Sekku (Seasonal Festival Days) (節句)

"Sekku" (in Chinese characters, written as "節句") means seasonal turning point when a traditional annual event is held, peculiar to Japanese culture and customs. In Chinese characters, Sekku is also written as "節供." Combined with Japanese customs, the calendar introduced from China was changed into Sekku. In ancient times, Sekku was called "Sechinichi," and on the dates of Sechinichi, seasonal court banquets called "Sechi-e" were held. Arranged for Japanese life, many Sechinichi were handed down to later generations, and during the Edo period, the Tokugawa shogunate designated five of them as the public event days or national holidays, and this was the beginning of Sekku.

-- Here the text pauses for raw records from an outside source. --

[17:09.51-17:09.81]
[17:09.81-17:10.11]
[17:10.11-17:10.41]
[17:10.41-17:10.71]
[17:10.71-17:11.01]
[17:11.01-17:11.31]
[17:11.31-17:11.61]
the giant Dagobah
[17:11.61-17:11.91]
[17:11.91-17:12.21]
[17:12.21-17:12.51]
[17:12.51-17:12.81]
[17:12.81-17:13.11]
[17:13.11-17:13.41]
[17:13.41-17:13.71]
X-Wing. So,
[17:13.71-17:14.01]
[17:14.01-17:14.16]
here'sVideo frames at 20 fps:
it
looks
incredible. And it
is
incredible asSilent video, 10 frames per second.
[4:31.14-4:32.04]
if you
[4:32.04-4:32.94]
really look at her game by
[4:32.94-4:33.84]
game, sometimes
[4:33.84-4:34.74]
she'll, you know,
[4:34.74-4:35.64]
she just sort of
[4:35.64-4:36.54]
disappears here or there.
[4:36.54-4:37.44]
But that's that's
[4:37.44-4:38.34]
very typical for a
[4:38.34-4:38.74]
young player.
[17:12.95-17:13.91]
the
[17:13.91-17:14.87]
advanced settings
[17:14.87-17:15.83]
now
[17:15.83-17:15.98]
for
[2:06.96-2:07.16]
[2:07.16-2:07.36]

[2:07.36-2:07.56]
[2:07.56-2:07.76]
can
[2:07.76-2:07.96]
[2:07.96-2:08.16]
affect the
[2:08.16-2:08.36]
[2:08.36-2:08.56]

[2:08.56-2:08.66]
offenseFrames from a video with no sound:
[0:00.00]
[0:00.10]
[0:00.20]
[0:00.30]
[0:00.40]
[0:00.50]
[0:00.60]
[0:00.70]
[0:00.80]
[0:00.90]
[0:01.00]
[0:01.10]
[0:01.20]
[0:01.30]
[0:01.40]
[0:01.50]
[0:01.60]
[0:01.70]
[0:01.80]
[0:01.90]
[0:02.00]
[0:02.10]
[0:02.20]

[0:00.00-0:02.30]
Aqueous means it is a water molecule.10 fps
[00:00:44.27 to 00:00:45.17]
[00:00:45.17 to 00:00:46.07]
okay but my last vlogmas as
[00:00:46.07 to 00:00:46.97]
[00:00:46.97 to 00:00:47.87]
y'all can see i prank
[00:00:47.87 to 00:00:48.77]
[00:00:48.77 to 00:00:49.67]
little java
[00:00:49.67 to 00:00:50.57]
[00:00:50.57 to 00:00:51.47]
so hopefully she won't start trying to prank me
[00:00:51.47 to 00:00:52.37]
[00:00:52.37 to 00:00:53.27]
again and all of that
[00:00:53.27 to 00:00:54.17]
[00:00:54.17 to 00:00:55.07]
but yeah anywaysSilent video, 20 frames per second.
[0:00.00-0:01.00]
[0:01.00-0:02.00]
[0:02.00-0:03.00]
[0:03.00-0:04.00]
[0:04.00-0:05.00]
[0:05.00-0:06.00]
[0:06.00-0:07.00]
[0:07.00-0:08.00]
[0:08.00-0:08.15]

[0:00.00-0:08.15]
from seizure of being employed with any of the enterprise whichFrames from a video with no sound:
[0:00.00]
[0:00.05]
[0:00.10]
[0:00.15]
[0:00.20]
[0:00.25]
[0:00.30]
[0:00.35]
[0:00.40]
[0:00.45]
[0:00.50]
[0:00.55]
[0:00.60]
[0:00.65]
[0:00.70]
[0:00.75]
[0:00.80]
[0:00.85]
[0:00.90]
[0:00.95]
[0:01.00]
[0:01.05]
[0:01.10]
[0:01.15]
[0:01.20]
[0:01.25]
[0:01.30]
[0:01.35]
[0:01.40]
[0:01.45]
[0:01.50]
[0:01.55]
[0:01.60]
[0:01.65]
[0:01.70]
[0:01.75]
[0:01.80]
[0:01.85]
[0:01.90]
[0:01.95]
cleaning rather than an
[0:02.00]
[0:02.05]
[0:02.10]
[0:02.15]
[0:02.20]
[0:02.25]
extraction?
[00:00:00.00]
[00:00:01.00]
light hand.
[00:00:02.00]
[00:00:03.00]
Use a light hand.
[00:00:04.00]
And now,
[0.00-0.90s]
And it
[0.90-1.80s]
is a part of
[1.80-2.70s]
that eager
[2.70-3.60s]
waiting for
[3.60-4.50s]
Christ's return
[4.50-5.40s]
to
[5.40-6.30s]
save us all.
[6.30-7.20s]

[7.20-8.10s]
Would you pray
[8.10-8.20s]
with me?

The Five Main Seasonal Festivals' Days

Jinjitsu (Human's day)
This falls on January 7, and the festival is called "the Seven Herb Festival."
Joshi (or Jomi) - a term which means the first Snake day of March by the lunar calendar
This falls on March 3, and this date is called "Girls' Day," or "Dolls Day."
Tango (a term which means May 5 by the lunar calendar)
This falls on May 5 (by the solar calendar), and the festival is called "the Iris Festival."
Shichiseki (or Tanabata) - a term which means the evening of July 7 by the lunar calendar
This falls on July 7 (by the solar calendar), and the festival is called "the Tanabata Festival" or "Star Festival," in which a bamboo is used.
Choyo (a term which means September 9 by the lunar calendar)
This falls on September 9 (by the solar calendar), and the festival is called "the Chrysanthemum Festival."

Other

An iris that blooms on May the sixth/A chrysanthemum that blooms on September the tenth
These two flowers have value until May 5 or September 9, but not the next day. By extension, the two phrases are used metaphorically when a thing becomes useless because a good chance was missed. For example, Chritmas cakes and decorations are sold at a loss after December 25, and this is seen above.

Joshi, Tango, and Tanabata are on the same day of the week. The other two are not.